Work task: For the records below, output word for word the lines from the one with "[00:00:08.47 to 00:00:09.41]" up to and including the one with "[00:00:00.00 to 00:00:20.94]". No pictures.
BEGIN Records supplied
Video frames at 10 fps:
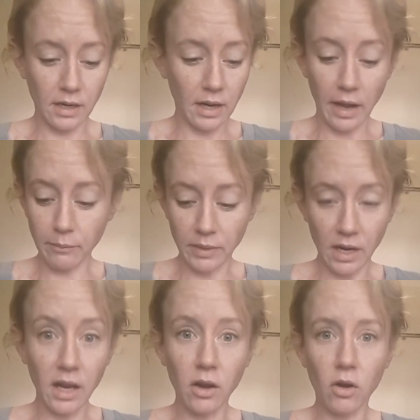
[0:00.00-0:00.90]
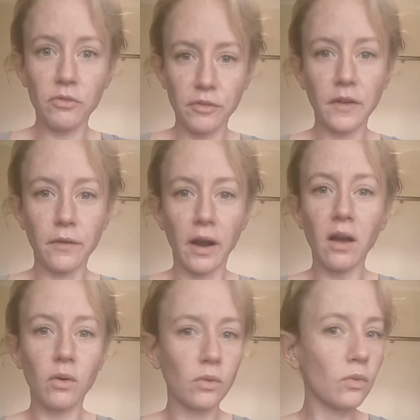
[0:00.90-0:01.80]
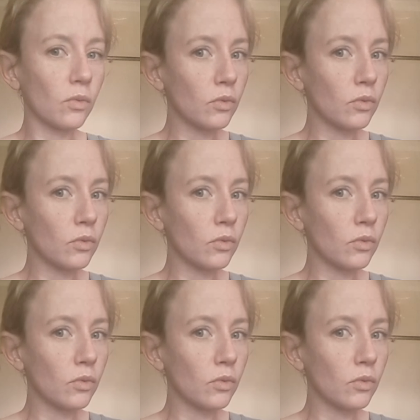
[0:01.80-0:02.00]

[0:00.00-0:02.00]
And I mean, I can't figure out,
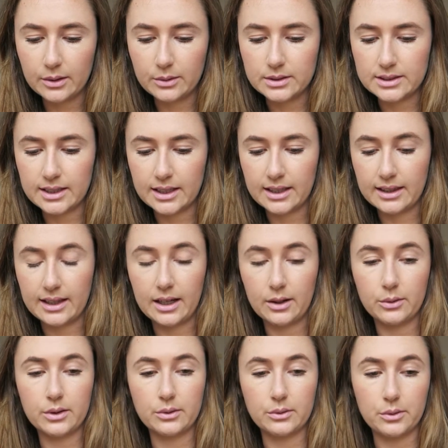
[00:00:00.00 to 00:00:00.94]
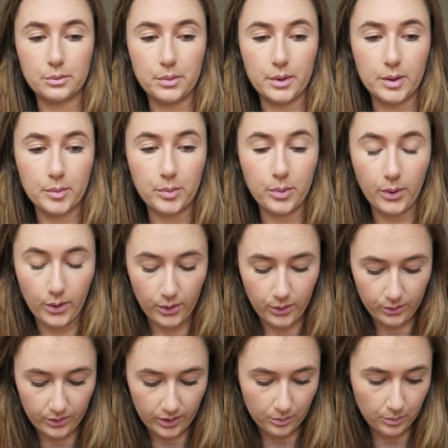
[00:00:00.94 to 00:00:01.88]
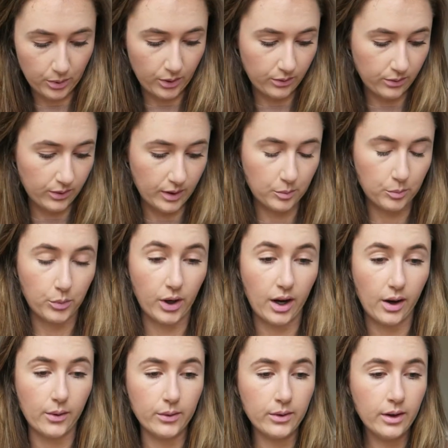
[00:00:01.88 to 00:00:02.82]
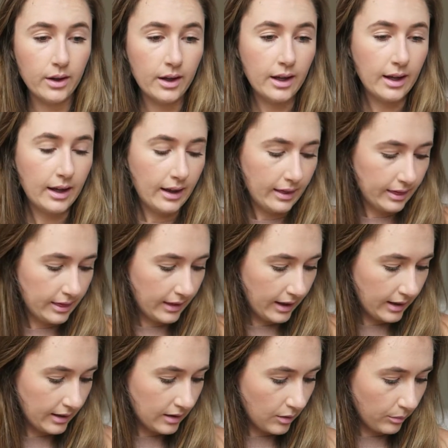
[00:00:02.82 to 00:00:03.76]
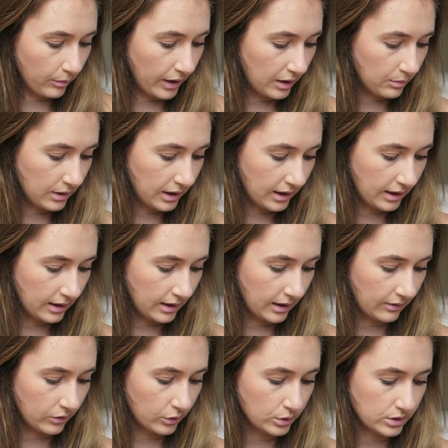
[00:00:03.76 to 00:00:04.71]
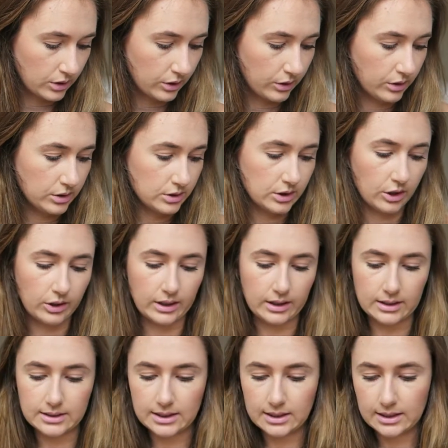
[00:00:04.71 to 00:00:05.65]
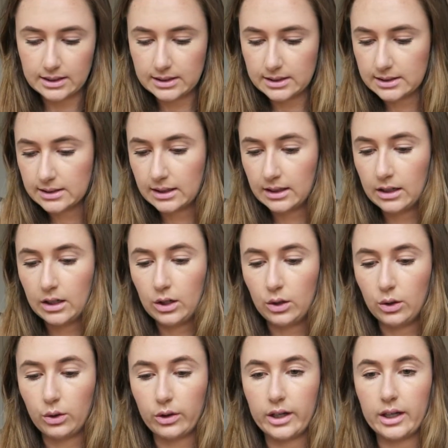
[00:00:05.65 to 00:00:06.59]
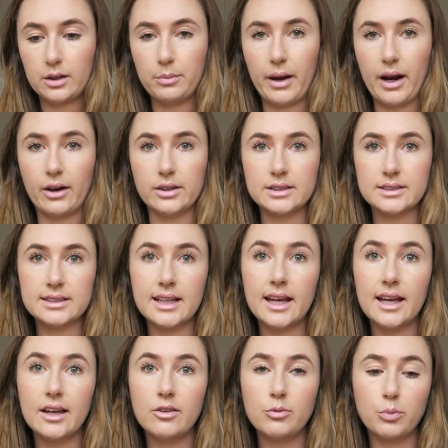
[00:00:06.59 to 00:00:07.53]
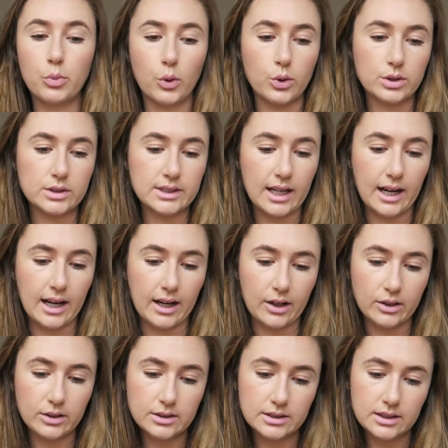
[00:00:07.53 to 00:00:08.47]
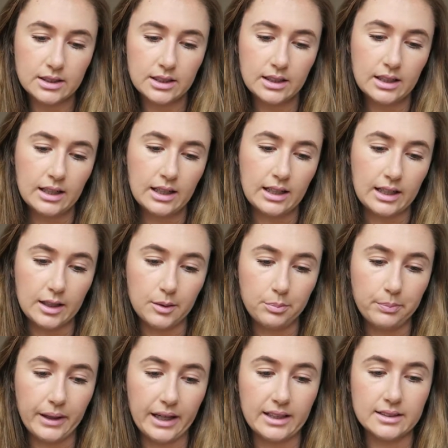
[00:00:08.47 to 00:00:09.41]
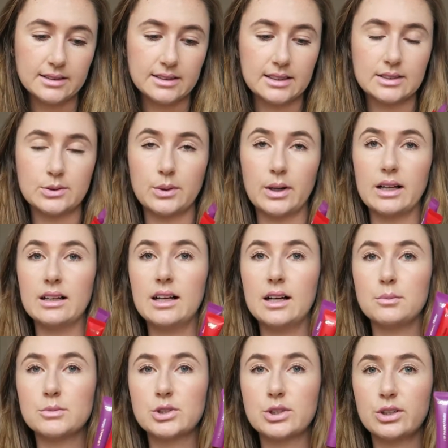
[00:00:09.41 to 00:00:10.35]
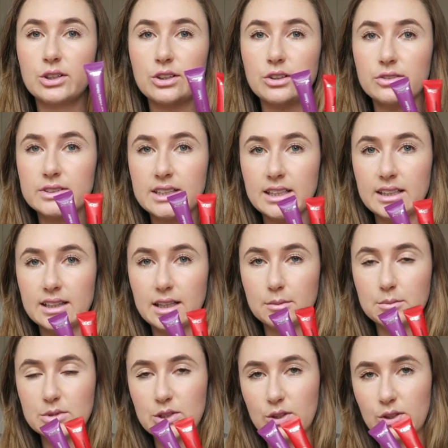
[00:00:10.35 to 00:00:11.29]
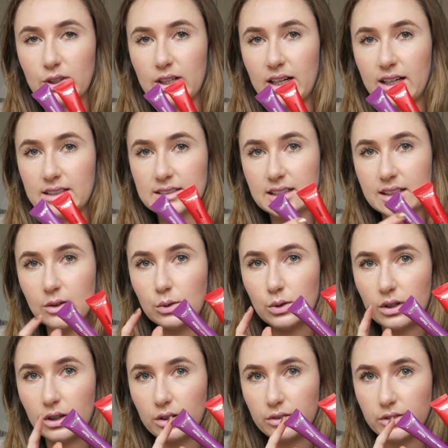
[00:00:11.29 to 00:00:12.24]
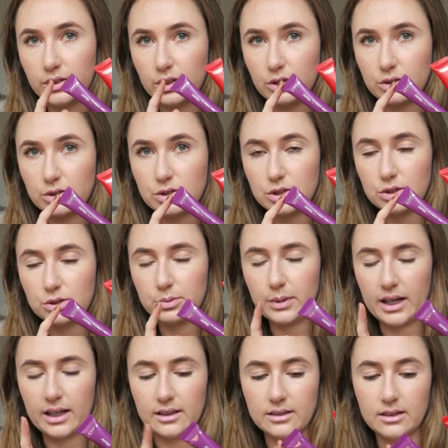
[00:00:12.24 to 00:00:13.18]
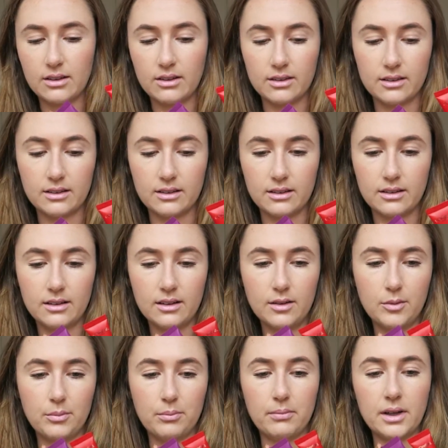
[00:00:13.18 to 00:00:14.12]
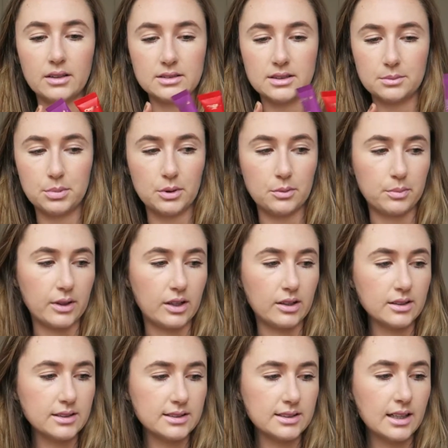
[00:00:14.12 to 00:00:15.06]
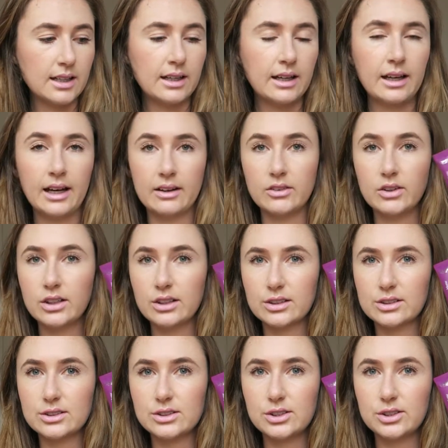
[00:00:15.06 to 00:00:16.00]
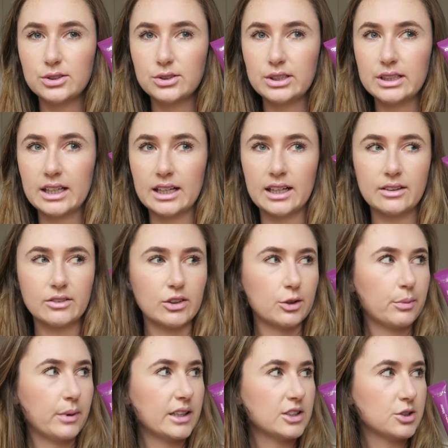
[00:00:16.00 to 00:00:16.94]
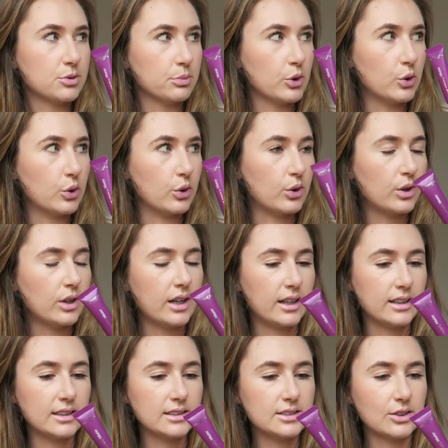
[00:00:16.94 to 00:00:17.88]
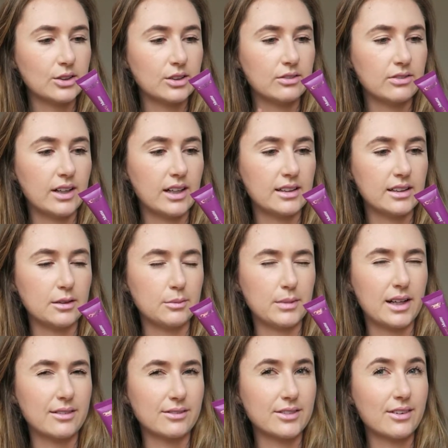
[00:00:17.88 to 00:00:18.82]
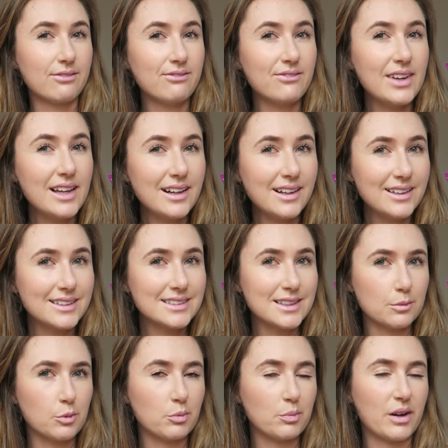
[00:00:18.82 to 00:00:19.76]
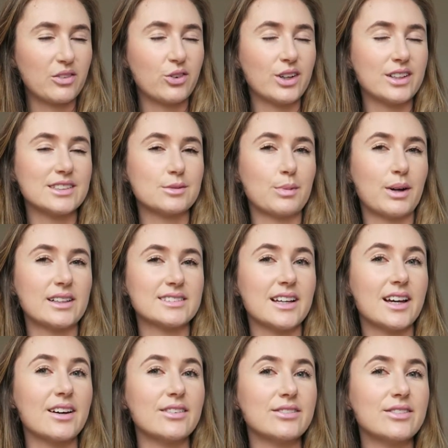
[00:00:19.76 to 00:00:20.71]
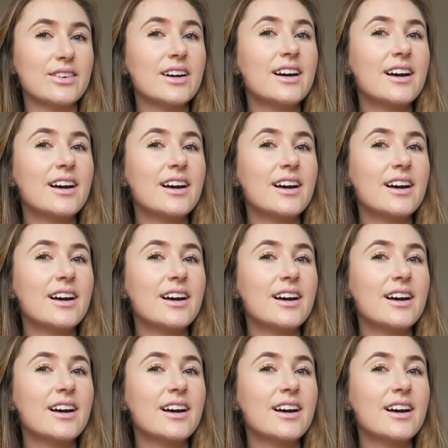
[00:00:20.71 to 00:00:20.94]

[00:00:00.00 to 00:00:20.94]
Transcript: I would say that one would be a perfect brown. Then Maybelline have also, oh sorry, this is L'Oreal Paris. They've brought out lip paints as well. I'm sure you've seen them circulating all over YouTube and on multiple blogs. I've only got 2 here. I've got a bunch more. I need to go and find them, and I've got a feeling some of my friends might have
END Records supplied
Response box:
[00:00:08.47 to 00:00:09.41]
[00:00:09.41 to 00:00:10.35]
[00:00:10.35 to 00:00:11.29]
[00:00:11.29 to 00:00:12.24]
[00:00:12.24 to 00:00:13.18]
[00:00:13.18 to 00:00:14.12]
[00:00:14.12 to 00:00:15.06]
[00:00:15.06 to 00:00:16.00]
[00:00:16.00 to 00:00:16.94]
[00:00:16.94 to 00:00:17.88]
[00:00:17.88 to 00:00:18.82]
[00:00:18.82 to 00:00:19.76]
[00:00:19.76 to 00:00:20.71]
[00:00:20.71 to 00:00:20.94]

[00:00:00.00 to 00:00:20.94]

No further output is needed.